━━ DATASET RECORDS
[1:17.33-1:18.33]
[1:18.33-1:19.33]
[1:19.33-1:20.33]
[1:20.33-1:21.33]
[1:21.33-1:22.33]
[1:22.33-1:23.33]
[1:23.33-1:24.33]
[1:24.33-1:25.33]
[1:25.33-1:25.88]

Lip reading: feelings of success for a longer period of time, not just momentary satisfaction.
━━━━
━━ DATASET RECORDS
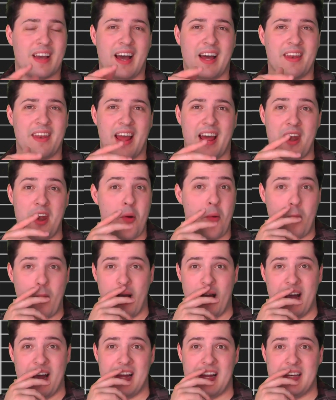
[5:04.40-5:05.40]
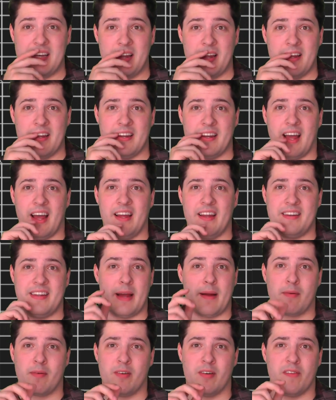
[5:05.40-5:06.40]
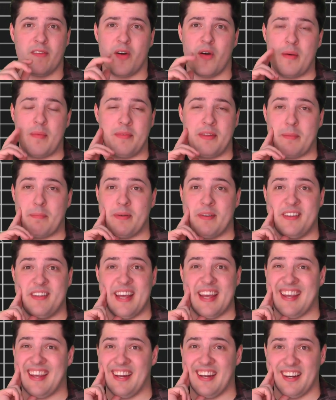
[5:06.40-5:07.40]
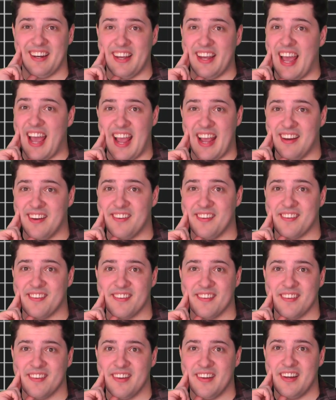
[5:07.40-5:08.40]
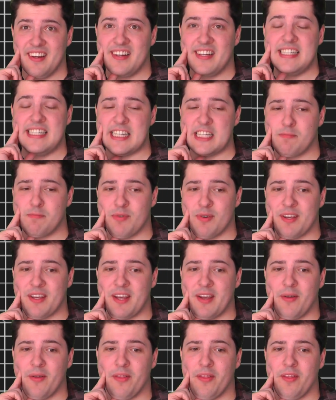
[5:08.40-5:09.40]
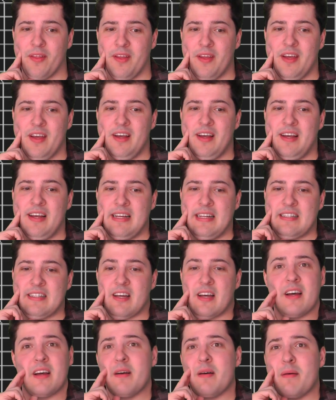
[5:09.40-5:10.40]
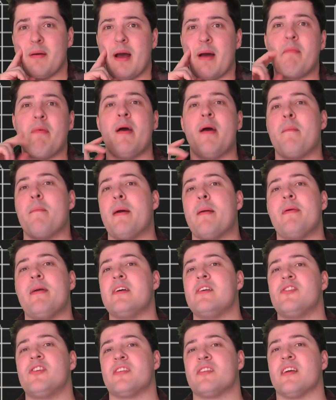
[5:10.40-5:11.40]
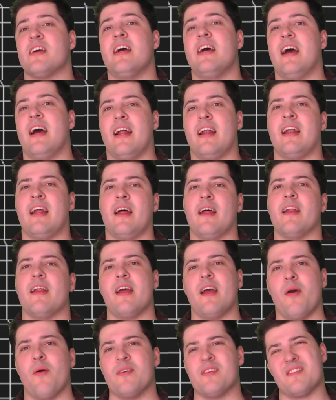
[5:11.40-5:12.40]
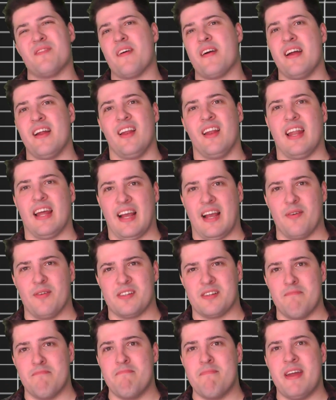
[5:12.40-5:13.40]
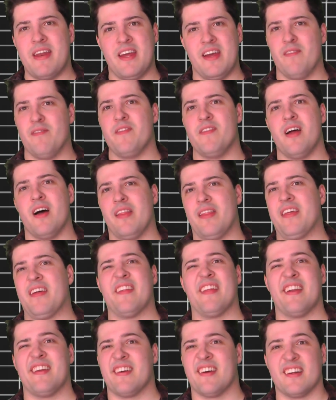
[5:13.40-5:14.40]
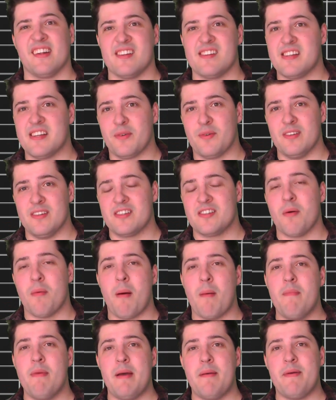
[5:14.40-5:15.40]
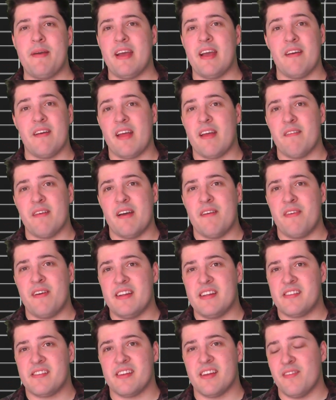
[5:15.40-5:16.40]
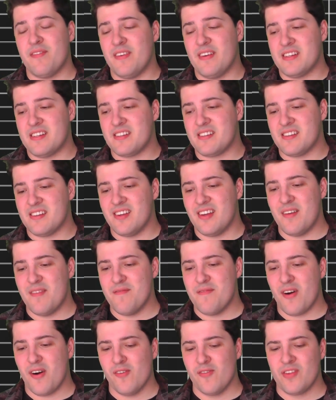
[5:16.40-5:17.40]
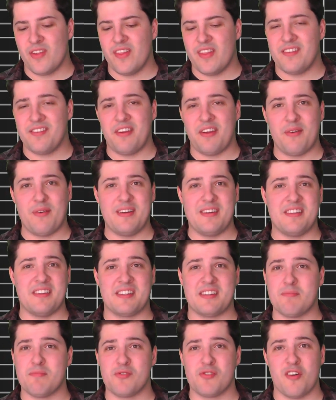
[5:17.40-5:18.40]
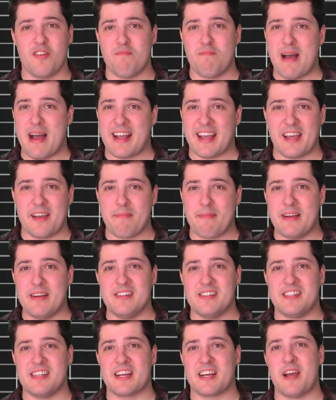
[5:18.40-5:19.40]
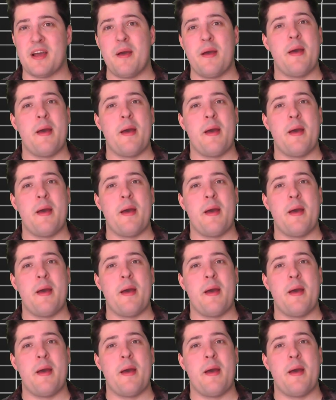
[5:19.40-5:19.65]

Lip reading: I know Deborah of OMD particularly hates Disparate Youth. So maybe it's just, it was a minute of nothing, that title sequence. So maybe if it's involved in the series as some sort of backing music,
━━━━
» **WHAT IS BEING ASKED**:
What are the lines in the records above, word for word, from the one containing "[5:14.40-5:15.40]" through the one containing "Lip reading: I", both ends included and pictures left out?

» **SOLUTION**:
[5:14.40-5:15.40]
[5:15.40-5:16.40]
[5:16.40-5:17.40]
[5:17.40-5:18.40]
[5:18.40-5:19.40]
[5:19.40-5:19.65]

Lip reading: I know Deborah of OMD particularly hates Disparate Youth. So maybe it's just, it was a minute of nothing, that title sequence. So maybe if it's involved in the series as some sort of backing music,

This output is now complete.